You know, I don't even comprehend what that means. Quality? you mean 720p?
As long as I can hear it, that's fine to me, I'm not an audiophile so I really can't tell the difference and I have cheap $20 headphones and $4 earphones, idk man.
Same concept as 720p vs 1080p but not exactly. Audio can be compressed in the same way that video can; certain flavour gets lost for the sake of smaller file size. In video, that means loss of colour spectrum, visuals aren't as sharp and even artifacting when pushed too far. In audio that translates to loss of range so certain instruments can completely disappear from a song, other instruments aren't as crisp and so on. Depending on those $20 headphones, you might be able to make out a difference. The earphones, it's much less likely. There are some $20 earphones such as KBEars which are far better than they have any right to be and make being an audiophile more accessible, if it ever tickles your fancy.
Two simple facts of good audio: 1: Good audio stays good so no need to worry about age so long as equipment hasn't been abused. 2: You can only spend so much before you get diminishing returns.
And what is the difference between YouTube and other platforms?
Does YouTube "compress" the audio more or something so it loses detail?

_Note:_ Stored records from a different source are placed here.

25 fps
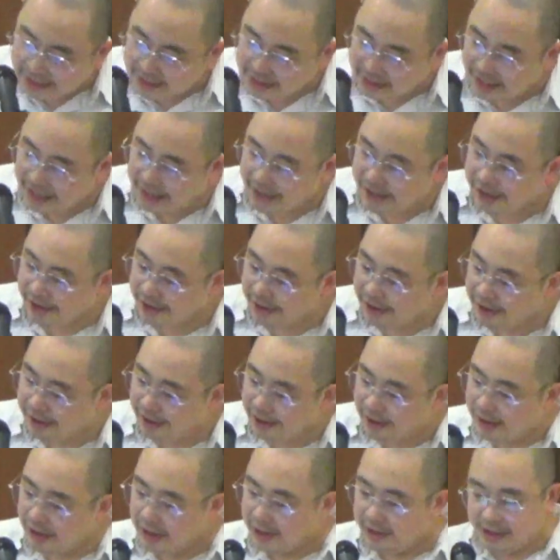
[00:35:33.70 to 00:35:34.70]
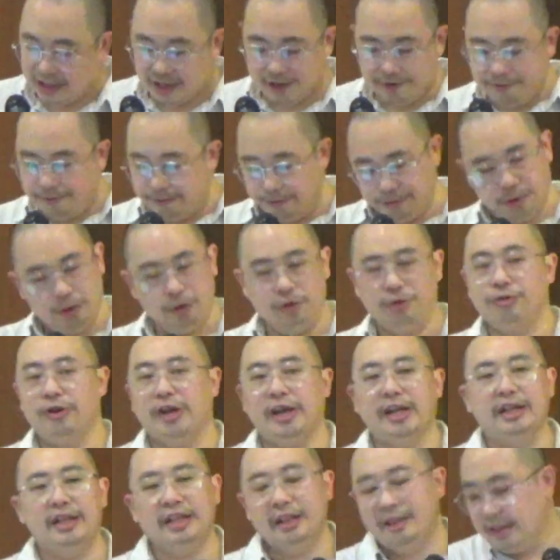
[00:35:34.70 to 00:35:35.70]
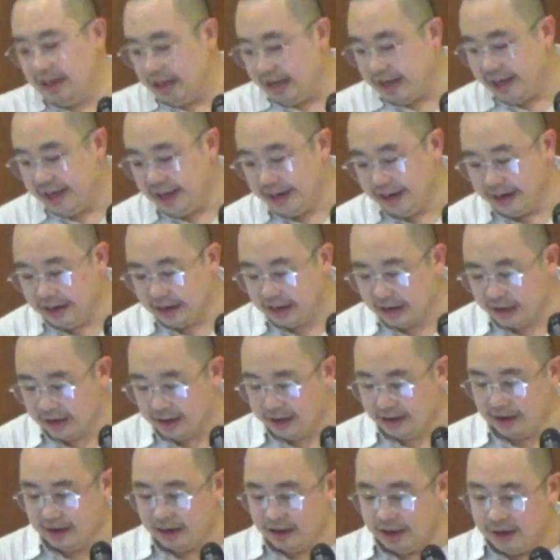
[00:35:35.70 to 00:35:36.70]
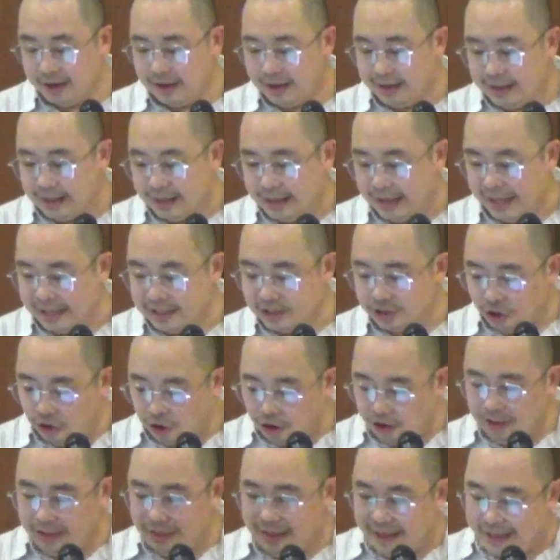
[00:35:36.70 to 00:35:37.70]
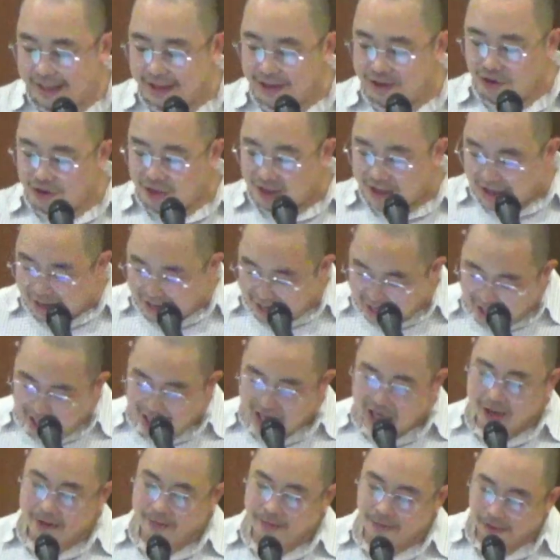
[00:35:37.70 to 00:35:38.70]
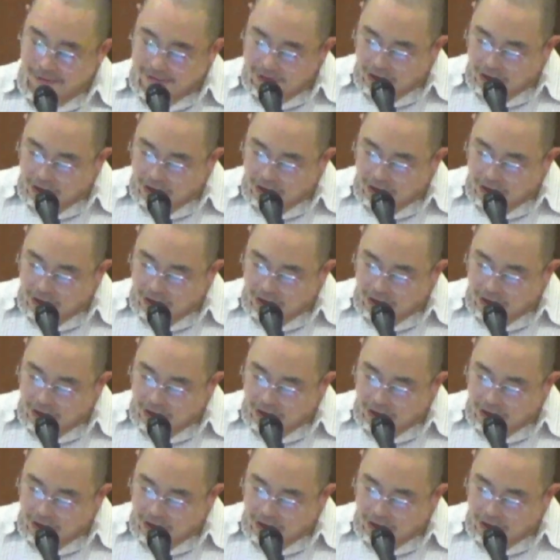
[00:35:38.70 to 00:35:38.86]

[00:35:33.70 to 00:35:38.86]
ear, then full grain in the ear, has all led to the aim of the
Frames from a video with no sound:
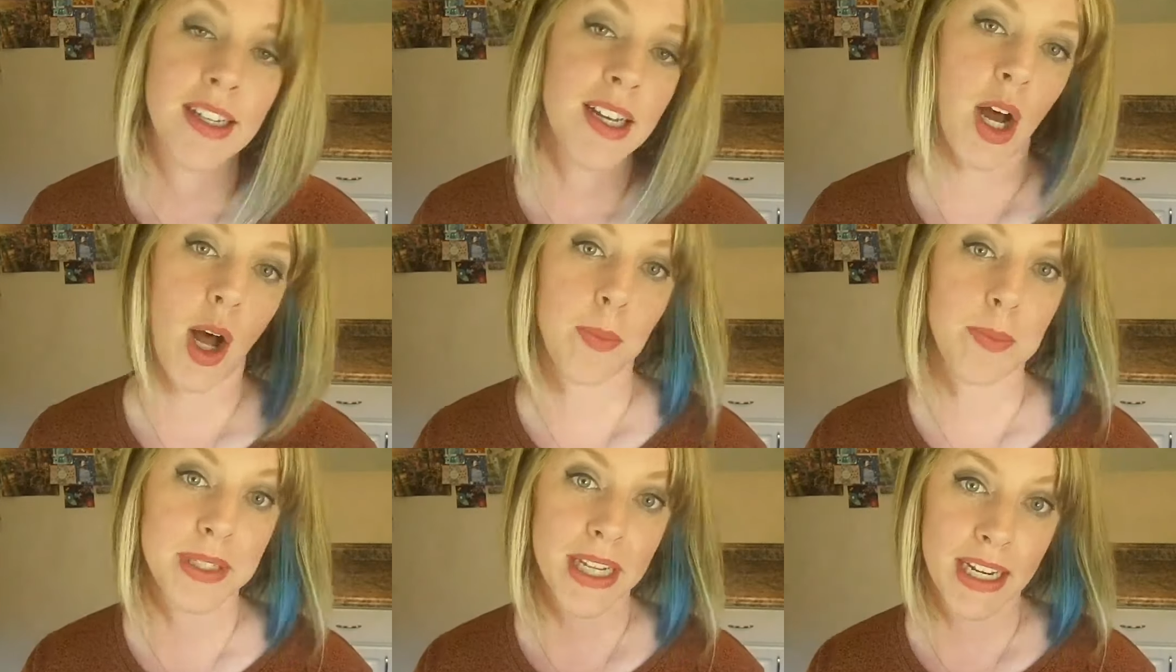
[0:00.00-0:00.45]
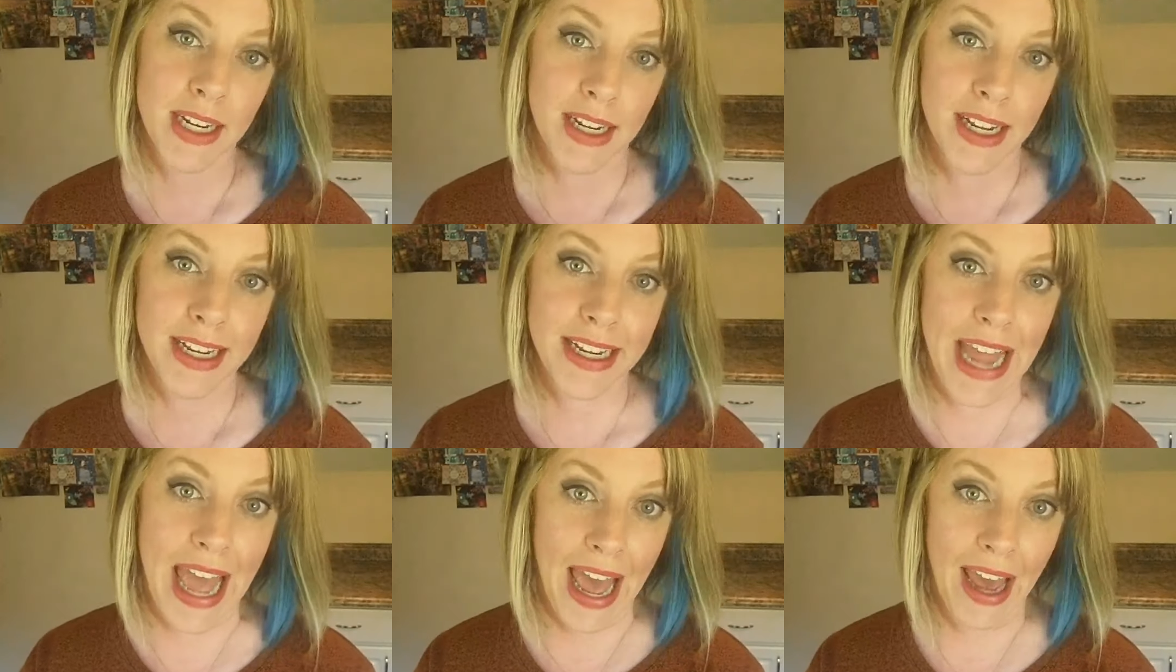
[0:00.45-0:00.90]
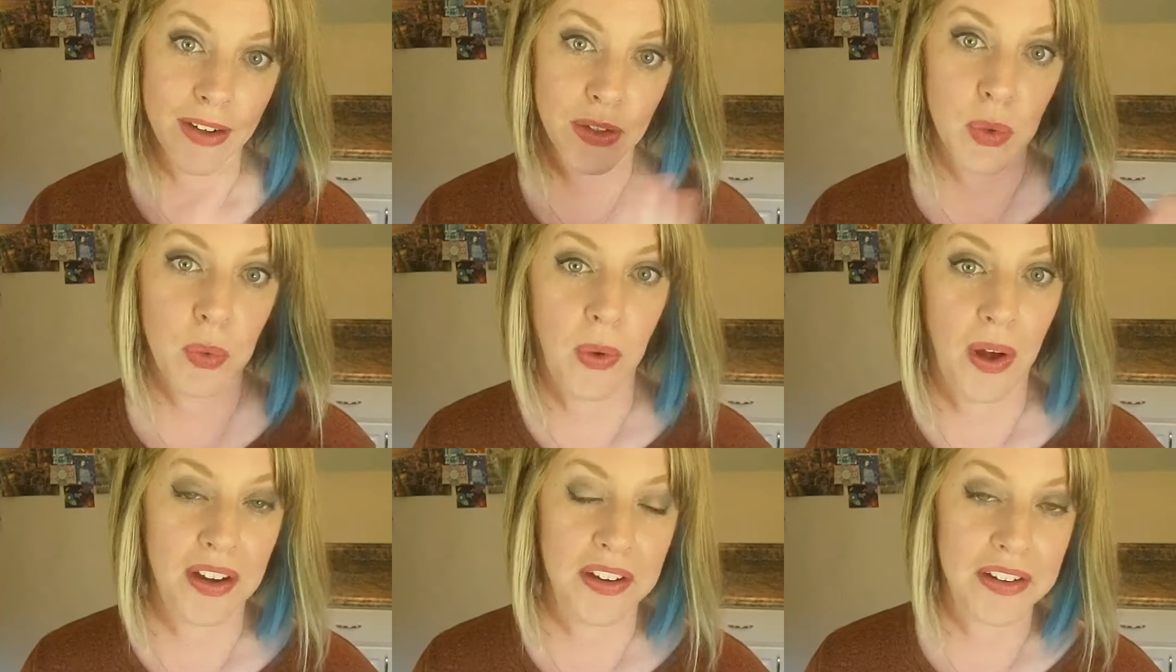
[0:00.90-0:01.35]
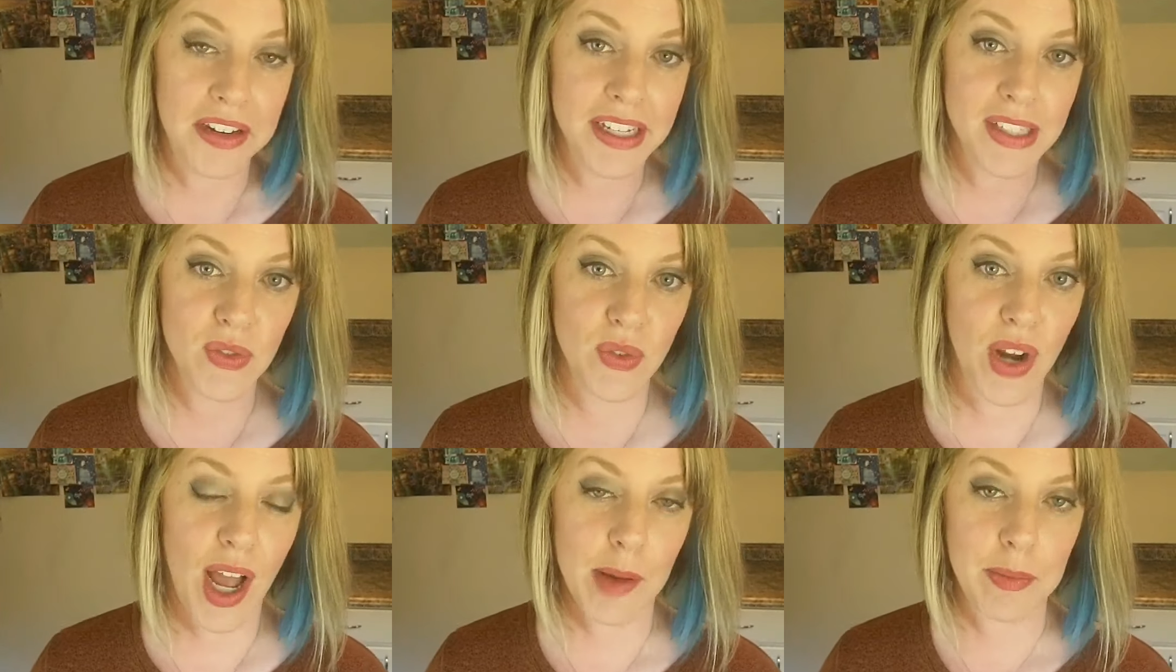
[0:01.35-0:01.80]
update it and add quantities
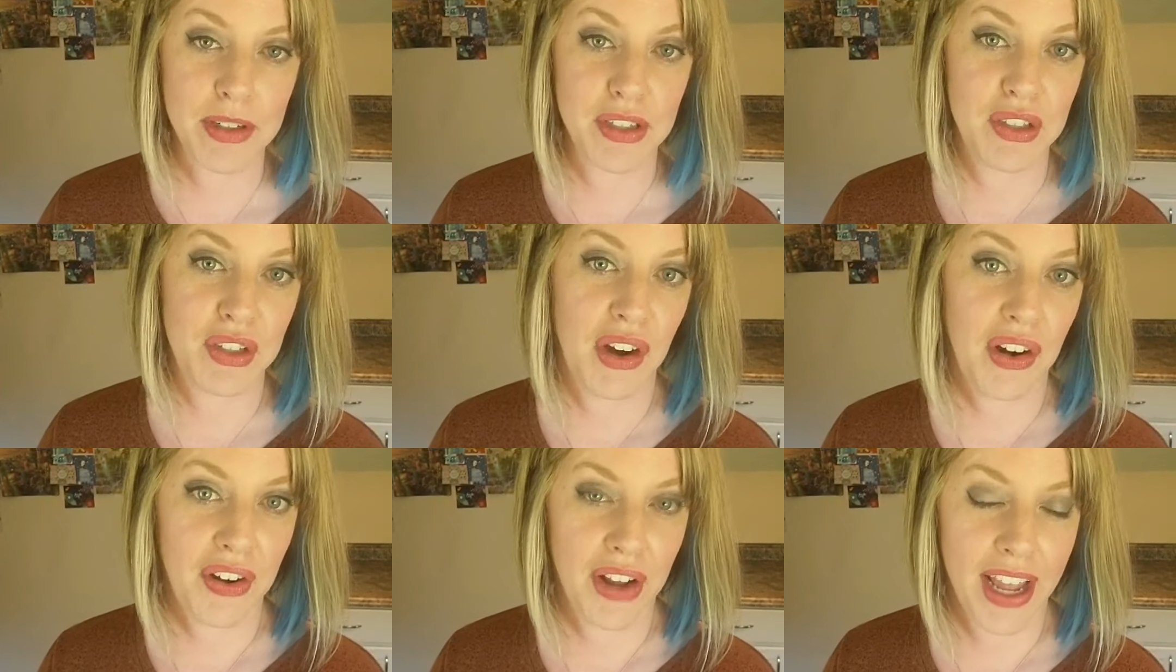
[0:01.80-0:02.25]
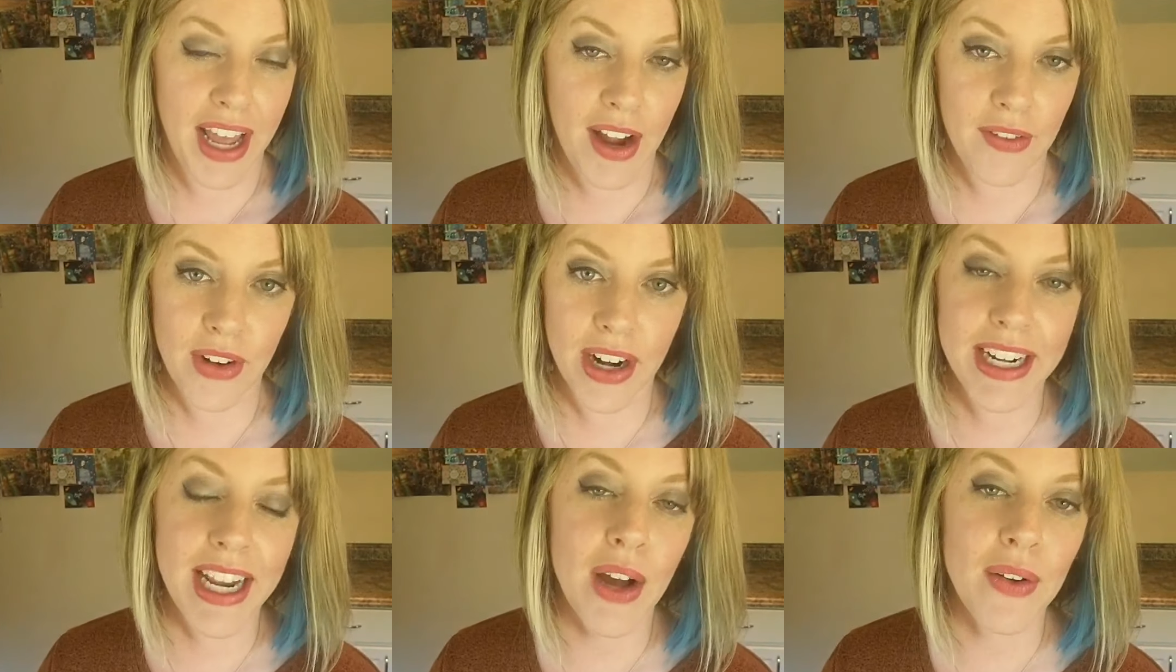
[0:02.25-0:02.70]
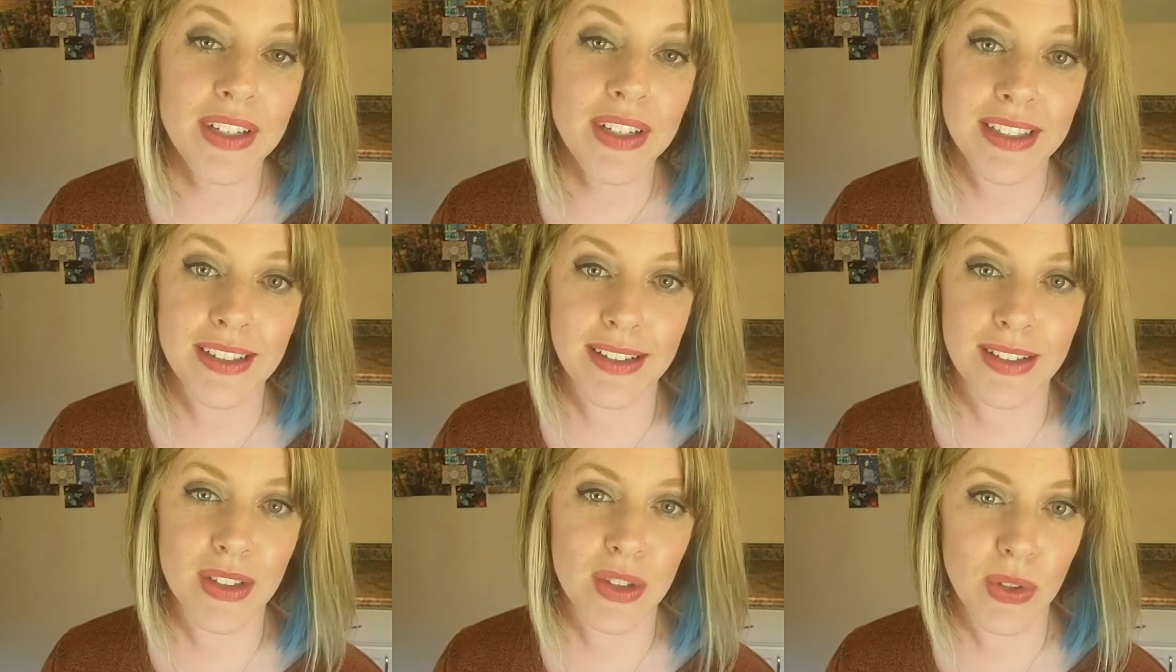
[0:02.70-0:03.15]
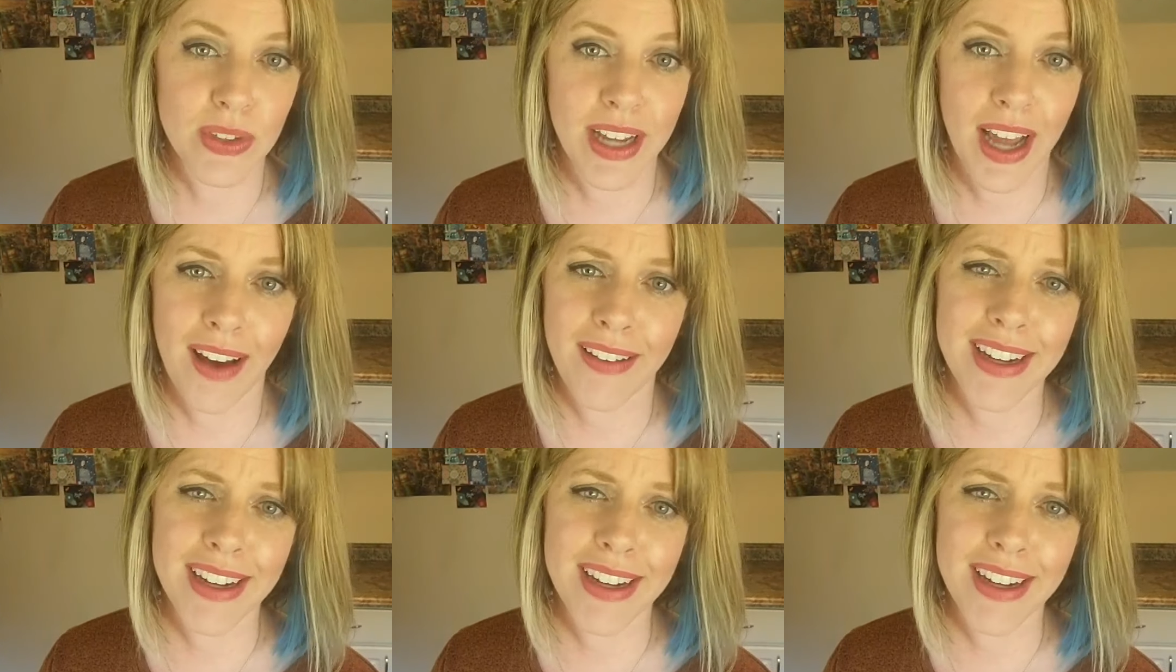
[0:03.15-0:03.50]
for how much yarn I have. Right now it says sold out.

Youtube compresses the beejeezus out of everything and has a low bitrate for the sake of keeping cost down because of the insane amount of people it provides content to. The low bitrate is why you see artifacting on videos (that's when it gets weirdly pixelated without having dropped a quality setting). All streaming platforms do it to some extent or another for the same reason but some have what is called "lossless" audio on their paid tiers. Ones that I know of are Tidal and Deezer. I've heard Spotify offers it too on their HIFI service but I don't know the details of it.
That's good to know, I'll try out those other services.